NextImg:Sexual Misconduct by J.R.O.T.C. Instructors Is Pervasive, Report Finds

A government report released Friday on sexual abuse in high school Junior Reserve Officers’ Training Corps programs estimated that dozens, and potentially hundreds, of instructors have been accused of sexually abusing or harassing students in the past five years.

J.R.O.T.C. programs operate in more than 3,400 public schools, where veterans teach teenagers about topics such as military history, life skills and marksmanship to half a million students each year. But the instructors long operated with little oversight and limited training on being a teacher.

A series of New York Times articles in 2022 found that 33 instructors had been criminally charged with sexual misconduct involving students over a five-year period and that many students were being automatically enrolled into what is supposed to be an elective course.

The articles spurred several government inquiries and led to the report issued on Friday by the Government Accountability Office, which for the first time provided an official estimate of the pervasiveness of sexual abuse in the program. In the past five years, the report found, between 2 and 7 percent of schools with J.R.O.T.C. programs had at least one instructor accused of sexual misconduct, which includes a broad range of behavior, from sending sexual messages to assault. That could mean as many as 240 schools.

The concerns come as the Trump administration and its supporters have laid out plans for expanding J.R.O.T.C. programs to build a better pipeline for military recruiting. Project 2025, the conservative policy blueprint written by a think tank, called for increasing the number of J.R.O.T.C. programs in high schools.

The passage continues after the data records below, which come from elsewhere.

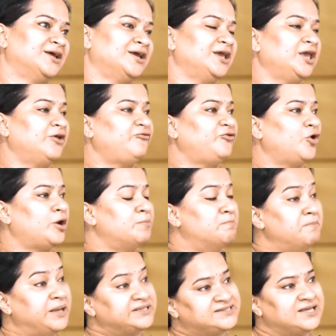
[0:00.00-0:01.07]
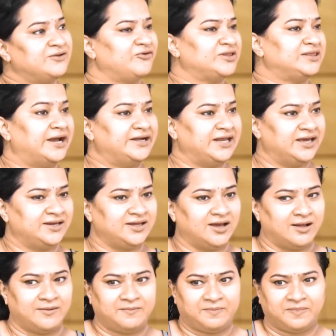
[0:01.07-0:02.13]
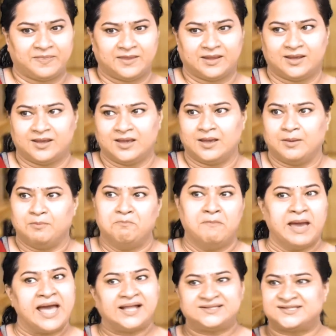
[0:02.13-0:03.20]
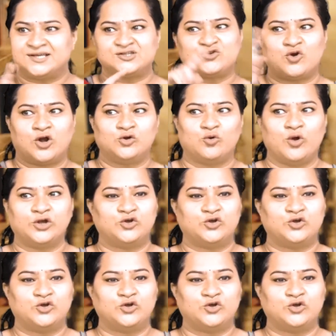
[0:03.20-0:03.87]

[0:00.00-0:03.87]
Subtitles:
if you're messing with that area, maths is not going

Before he was confirmed as secretary of the Army earlier this year, Daniel Driscoll told senators at a hearing that expanding J.R.O.T.C. could help with recent military recruiting challenges. He vowed to work on promoting the program “because these are the kind of lineages and relationships and chains that we can build into communities that can get us not just one future soldier but get us generations of soldiers.”

In 2022, military leaders acknowledged under pressure from Congress that they had inadequately supervised the program and said they would welcome more scrutiny. In total, the Defense Department spent about $439 million on J.R.O.T.C. in the 2024 fiscal year, which ran through September 2024.

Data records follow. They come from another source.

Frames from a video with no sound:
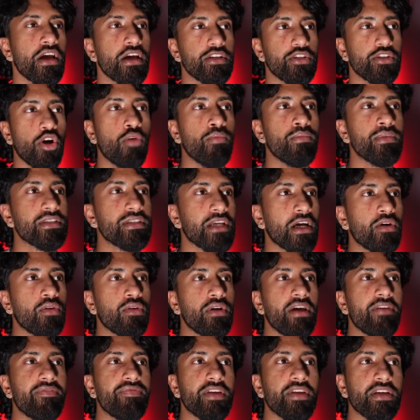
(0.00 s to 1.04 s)
Don't miss
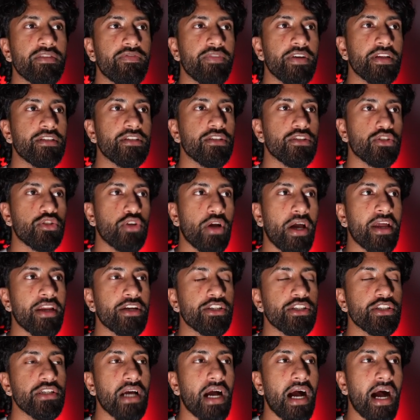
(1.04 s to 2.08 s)
out if this fits your
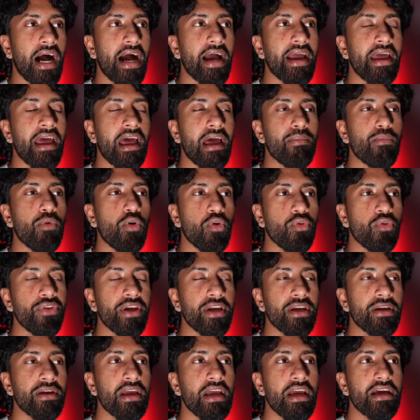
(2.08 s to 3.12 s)
strategy. I am
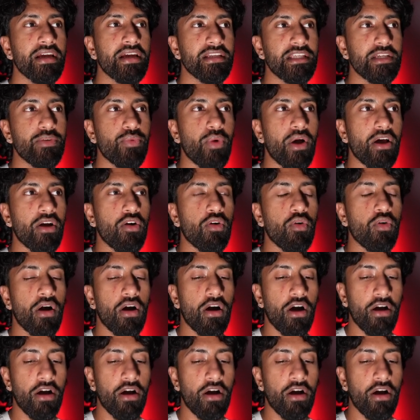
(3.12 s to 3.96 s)
holding DYOR.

The report released on Friday found that about one in 10 schools with J.R.O.T.C. programs did not have required staff training on sexual misconduct.

To produce the report, the Government Accountability Office sent surveys to a random sample of 659 schools and received results from 441. The report is the first of two on sexual abuse in J.R.O.T.C., and it was completed following a 2022 request from Representative Bobby Scott, a Virginia Democrat who at the time led the congressional Committee on Education and Labor.

About 60 percent of schools had no mandatory training for students on how they could report sexual misconduct, the report found. Approximately 54 percent of school administrators said they believed that better training for recognizing inappropriate adult behavior could help protect their students.

About half of the schools require that there be at least two adults present for any activities that take place outside of regular school hours, which many J.R.O.T.C. programs routinely hold.